Dataset entries:
=-=-=-=-=
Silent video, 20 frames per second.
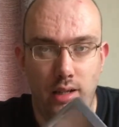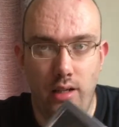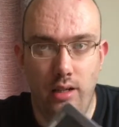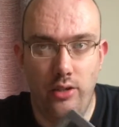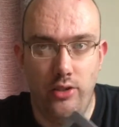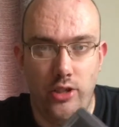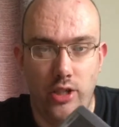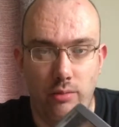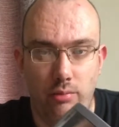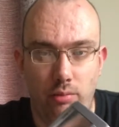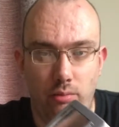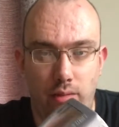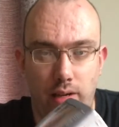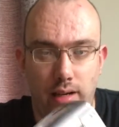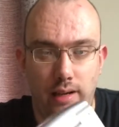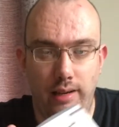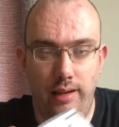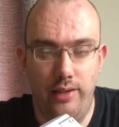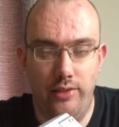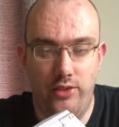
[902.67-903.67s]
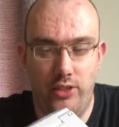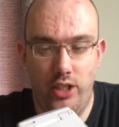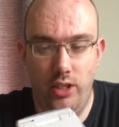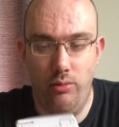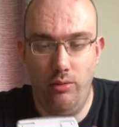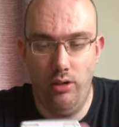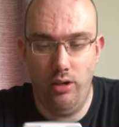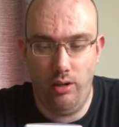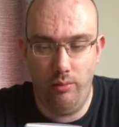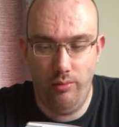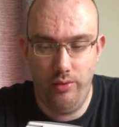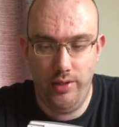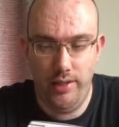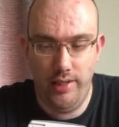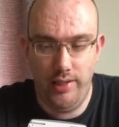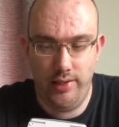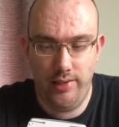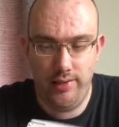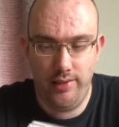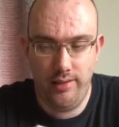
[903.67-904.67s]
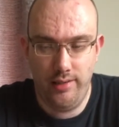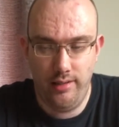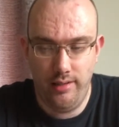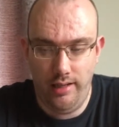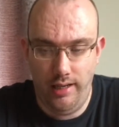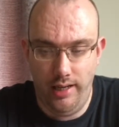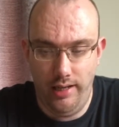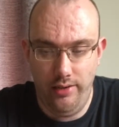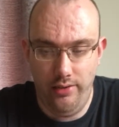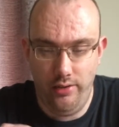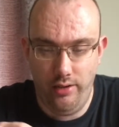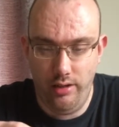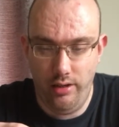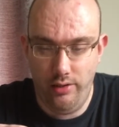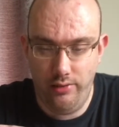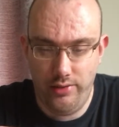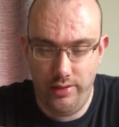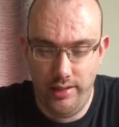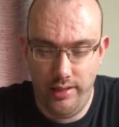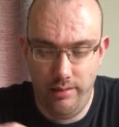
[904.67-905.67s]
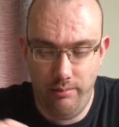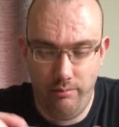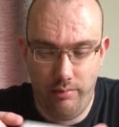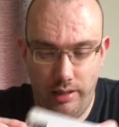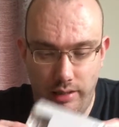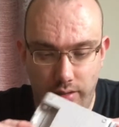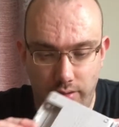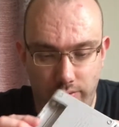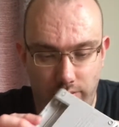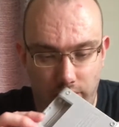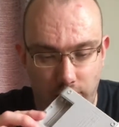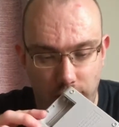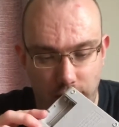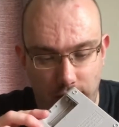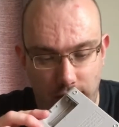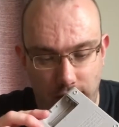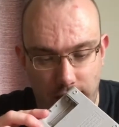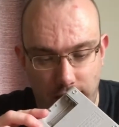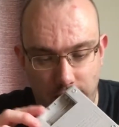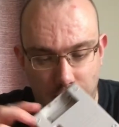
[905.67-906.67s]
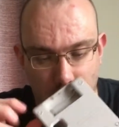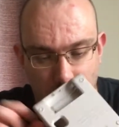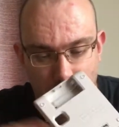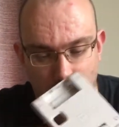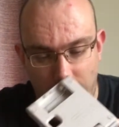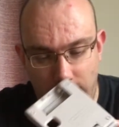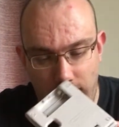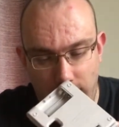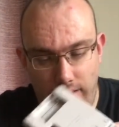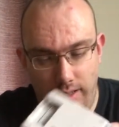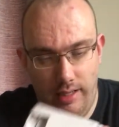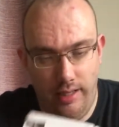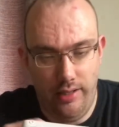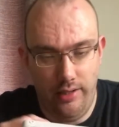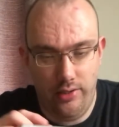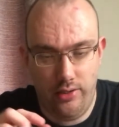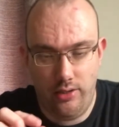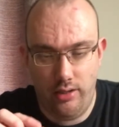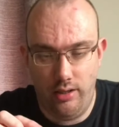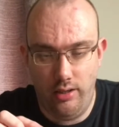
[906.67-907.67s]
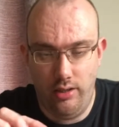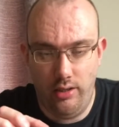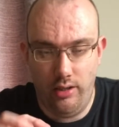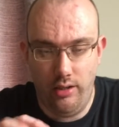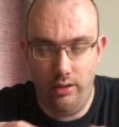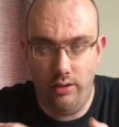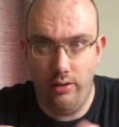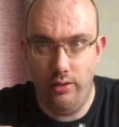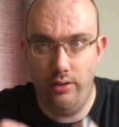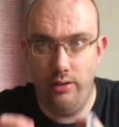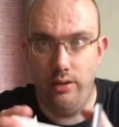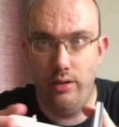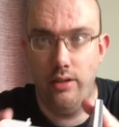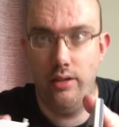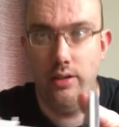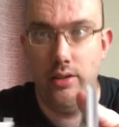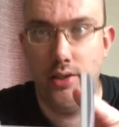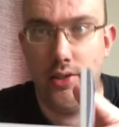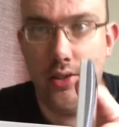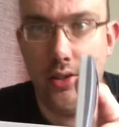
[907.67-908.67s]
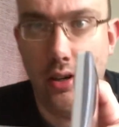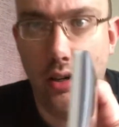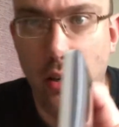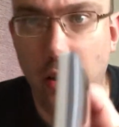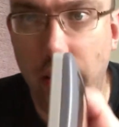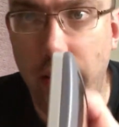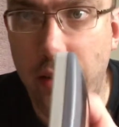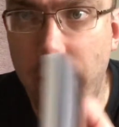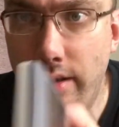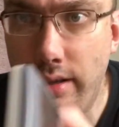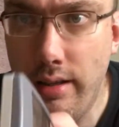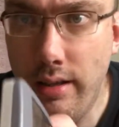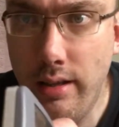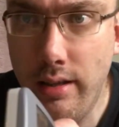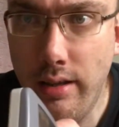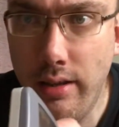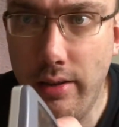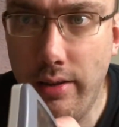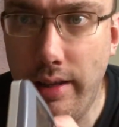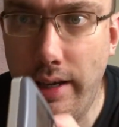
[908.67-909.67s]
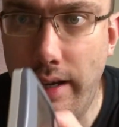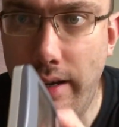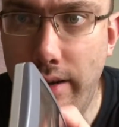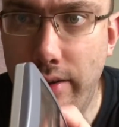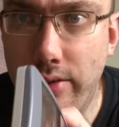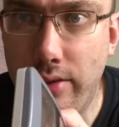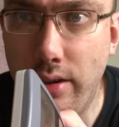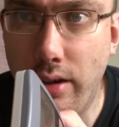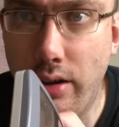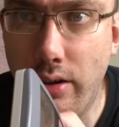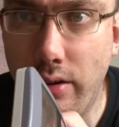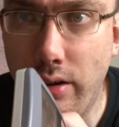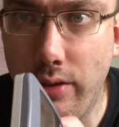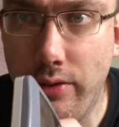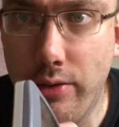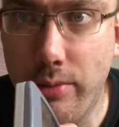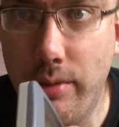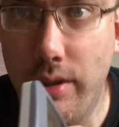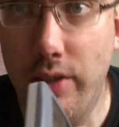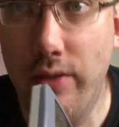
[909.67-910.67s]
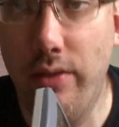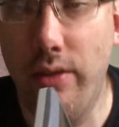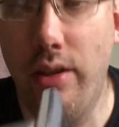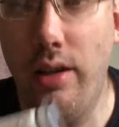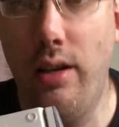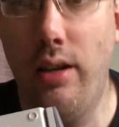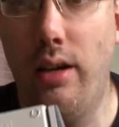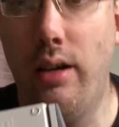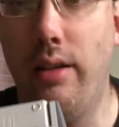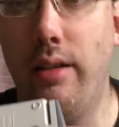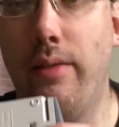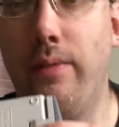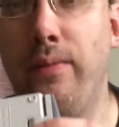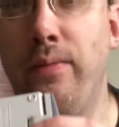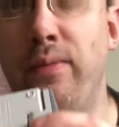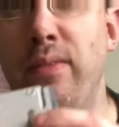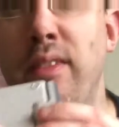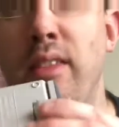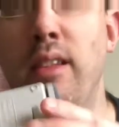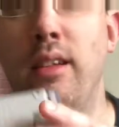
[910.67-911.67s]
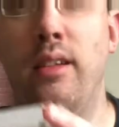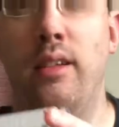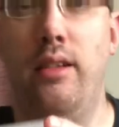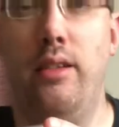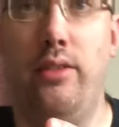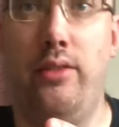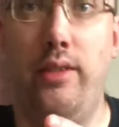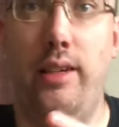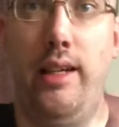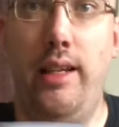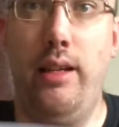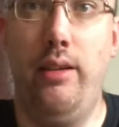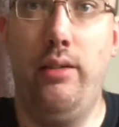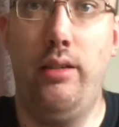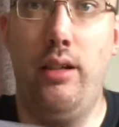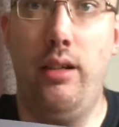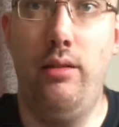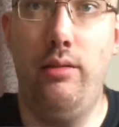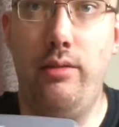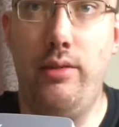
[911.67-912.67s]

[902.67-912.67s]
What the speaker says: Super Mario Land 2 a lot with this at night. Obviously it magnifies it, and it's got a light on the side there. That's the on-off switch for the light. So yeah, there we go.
=-=-=-=-=
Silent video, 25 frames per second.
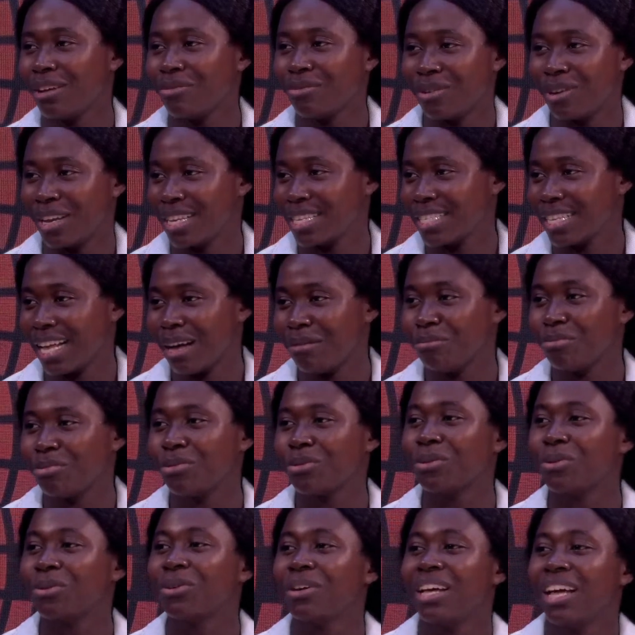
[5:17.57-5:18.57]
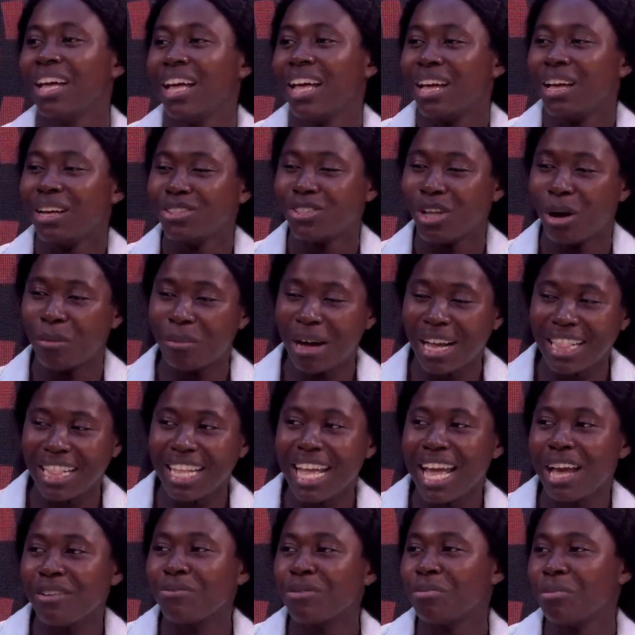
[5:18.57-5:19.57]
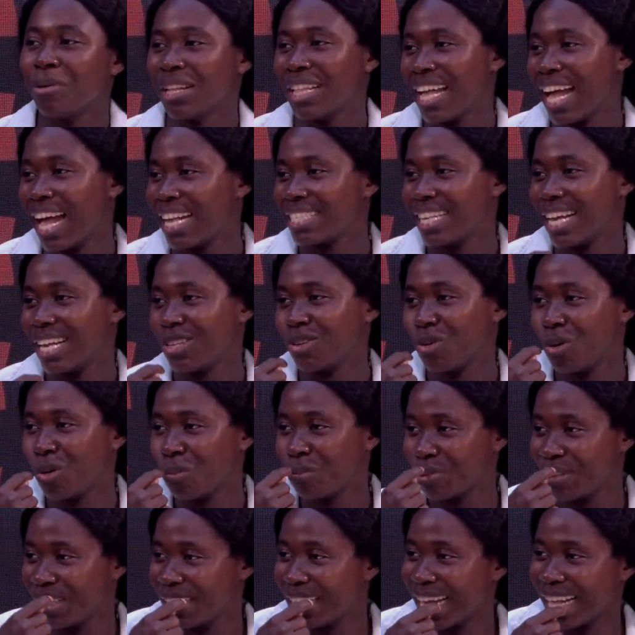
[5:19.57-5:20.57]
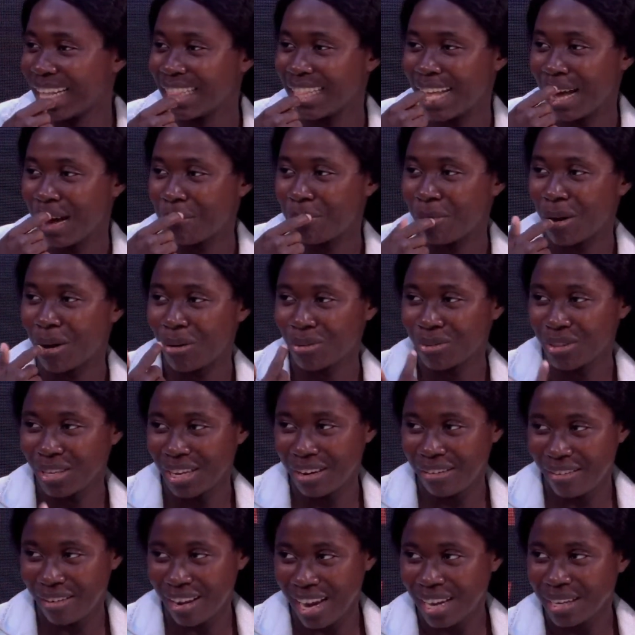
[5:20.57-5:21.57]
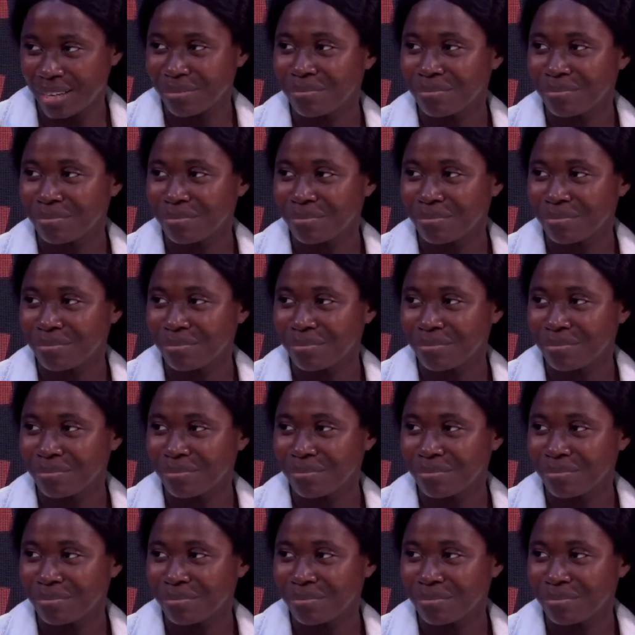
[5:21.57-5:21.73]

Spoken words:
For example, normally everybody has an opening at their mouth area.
=-=-=-=-=
**Work to complete**
Using the records above, print exactly the run of lines that starts with the line with "[909.67-910.67s]" and goes on through the line with "What the speaker", pictures excluded.

**Written reply**
[909.67-910.67s]
[910.67-911.67s]
[911.67-912.67s]

[902.67-912.67s]
What the speaker says: Super Mario Land 2 a lot with this at night. Obviously it magnifies it, and it's got a light on the side there. That's the on-off switch for the light. So yeah, there we go.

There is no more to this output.